Обещания, которые мы собирались сдержать - стр. 5
– Их богатство не чета нашему. И близко нет. Кроме того, значительная часть средств, принадлежащих его семье… запятнана. – Она притворно вздрагивает. – Лучше сразу отсечь этот вариант, разве нет? Кто знает, может, теперь он работает вплотную со своим отцом.
Я даже не утруждаю себя ответом. Мы и правда не знаем, чем он там занимается. Я его не спрашиваю. Мы не разговаривали несколько месяцев. Если верить соцсетям, он теперь учится в Нью-Йоркском университете, но так ли это на самом деле? Я не знаю.
А если моя мать пожелает, то никогда не узнаю.
– Тебе нужен надежный человек. Состоявшийся. Вроде тех, кого я тебе предложила. Оба – прекрасные кандидаты в мужья. За кого бы из них ты ни вышла, о тебе позаботятся, даже несмотря на твое… недомогание.
Мое недомогание. Какая очаровательная формулировка, чтобы объяснить, что родная мать с детства подрывала мое психическое здоровье. Она говорит так уже много лет. С тех самых пор, когда впервые отвела к врачу, чтобы он разобрался, что со мной не так.
Со мной не так абсолютно все. Вот к какому выводу я пришла. Я – развалина. Кто меня такую захочет?
Впрочем, судя по тому, что мне успела поведать мать, на меня претендует Эрл Уэйнрайт Четвертый и еще один, куда более пожилой господин, чье имя я уже благополучно забыла.

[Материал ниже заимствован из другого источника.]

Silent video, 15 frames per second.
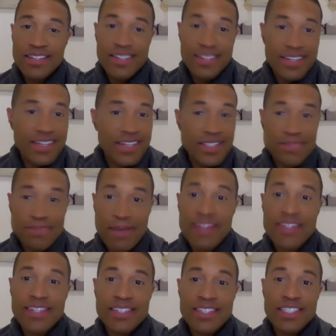It's
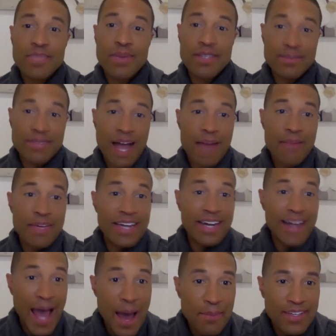basically spend some time being
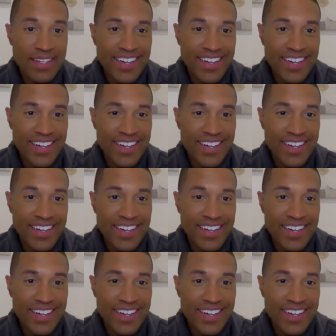unhappy.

Эрлу почти семьдесят. Он разведен и одинок и ищет смазливую молоденькую девицу, которая будет сопровождать его на светские мероприятия.
Хочет меня. И моя мать не против отдать меня в полное его распоряжение – за приличную сумму, разумеется. Не знаю, сколько именно она потребовала, но знаю, что мама за последнее время совершила ряд неудачных вложений и здорово поиздержалась.
При мысли о том, что меня кому-то пообещали, меня охватывает дрожь.
А ведь сердце мое принадлежит совсем другому человеку. Всегда принадлежало.
Всегда будет принадлежать.
В дверь я стучу с такой силой, что умудряюсь содрать кожу на костяшках пальцев. Поспешно зализываю ранки, другой рукой сжимаю холодную бутылку шампанского, и тут дверь резко распахивается.
На пороге стоит Спенсер. Смотрит, как я стою у него под дверью и лижу себе руку, и на его красивом лице проступает неописуемое изумление.
– Как ты вошла в здание?
Я опускаю пораненную руку и окидываю его мрачным взглядом.
Никаких тебе «привет, входи».
Никаких тебе «о боже, как я по тебе скучал, Сильви».
Ничего подобного. Ему всего-навсего интересно узнать, как я пробралась в здание.
– Подрочила швейцару. – С этими словами я протискиваюсь мимо него в квартиру, оглядываюсь. Вокруг чисто, просторно. К горлу подступают слезы, и я пытаюсь подавить их усилием воли.
Не время грустить. У меня есть дело.
– Ты разве не рад меня видеть?
Мы не виделись несколько месяцев: Спенсер устал от моих игр.
Он именно так и сказал тогда и, помнится, сильно меня ранил. Мне и сейчас больно, но я отчаянно хотела увидеться с ним. Прикоснуться к нему.
Обнять в последний раз.
Я поворачиваюсь к Спенсу лицом, демонстрирую бутылку шампанского. Жаль, что я не выпила заранее – не ощутила легкость пузырьков на языке, приятный трепет в животе, покалывание по коже.
Дверь Спенсер закрывает медленно – и так же медленно подходит ко мне. От него ощутимо веет настороженностью. Я смотрю на него во все глаза, жадно запоминаю каждую черточку его лица, как будто вижу в последний раз. Вполне возможно, так оно и есть.